9. Attend Student Teacher Seminars.  Your Supervisor will organize several seminars with your group to be held at the school.  Plan to attend thise meetings and bring with you one captioned piece of stsudent work that you find  especially rich in terms of what it shows about the kind of teaching and learning situations that you value.  Your Supervisor will also use this time to work with the group on teaching issues that surface during the course of your internship. 

     January 17th    740am   Orchard Library
      February 18th - Tues.    330pm    TBA
      March  11th - Tues.    330pm    TBA
      April 22nd - Tues.    330pm    TBA

10. Wall Display/Cooperation.  Attached is an idea from Spencer Kagan's version of Cooperative Learning.  It is a teaching device to use with your children as they learn the specifics of working together.  The goal is create a common language shared by all children about effective collaborative learning roles and behaviors.  This will make your groupwork more intentional and give you an opportunity to talk about it with the children in their language.

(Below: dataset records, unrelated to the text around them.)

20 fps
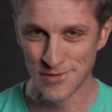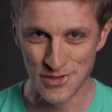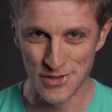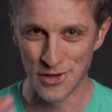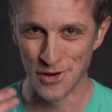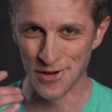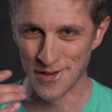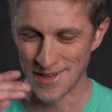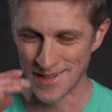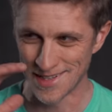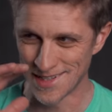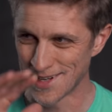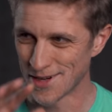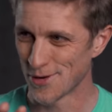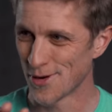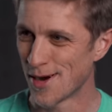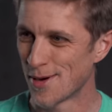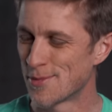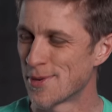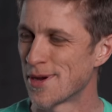starting to
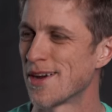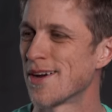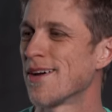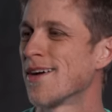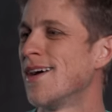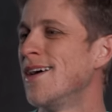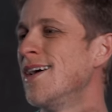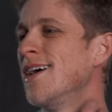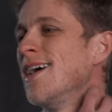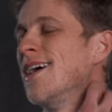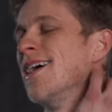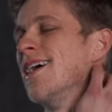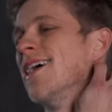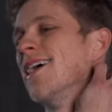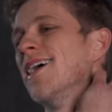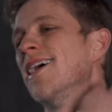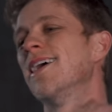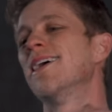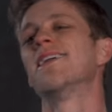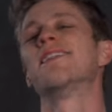tear up here,
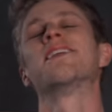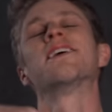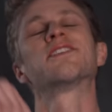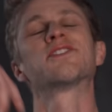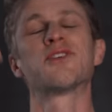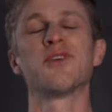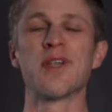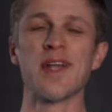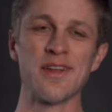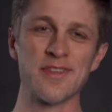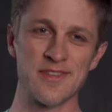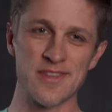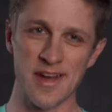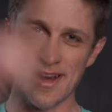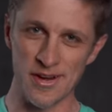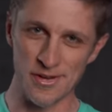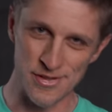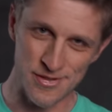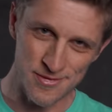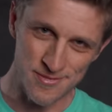let's go
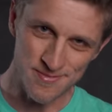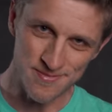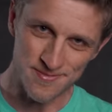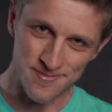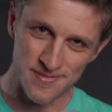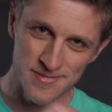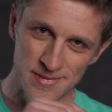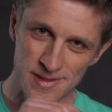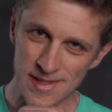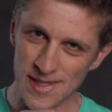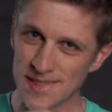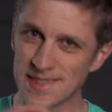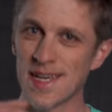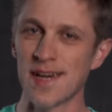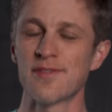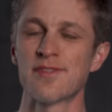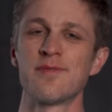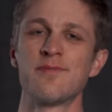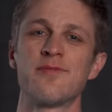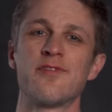downstairs. Let's
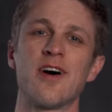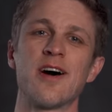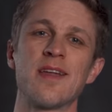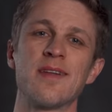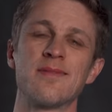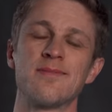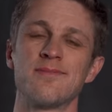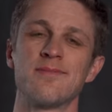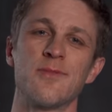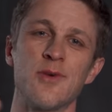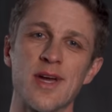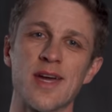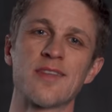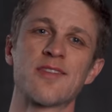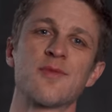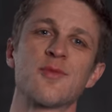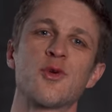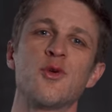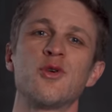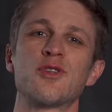have some fun. We got
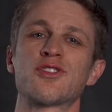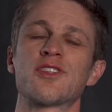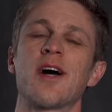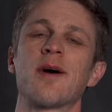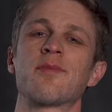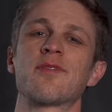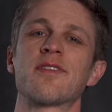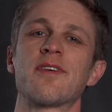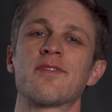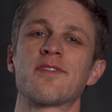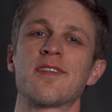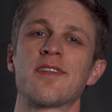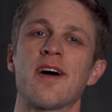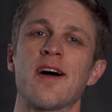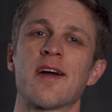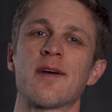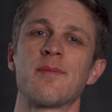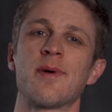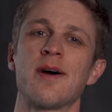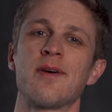some cool shop stuff to
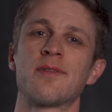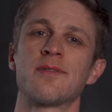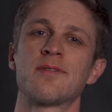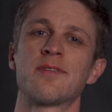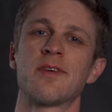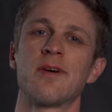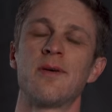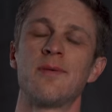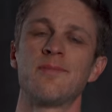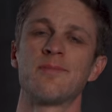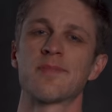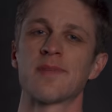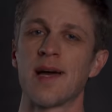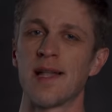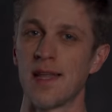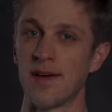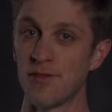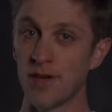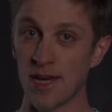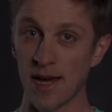talk about. So, I
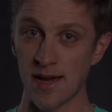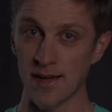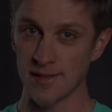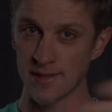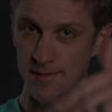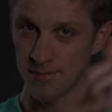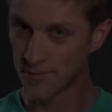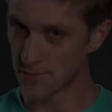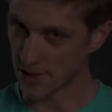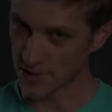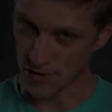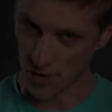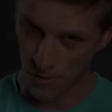love you guys. Let's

The University Supervisor and Mentor ateacher will work together on the derivation of a final grade for the Internship.  A preliminary grade will be mentioned during the important mid-semester three way conference.  Ultimately, the final grade is awarded by the Coordinator of the Elementary Education Program upon the recommendation of the University Supervisor.  You should have a clear idea of where you stand by mid-semester on the basis of the performance review conducted with you and your Mentor and Supervisor.  Work with your Supervisor to achieve clarity on the details of performance issues.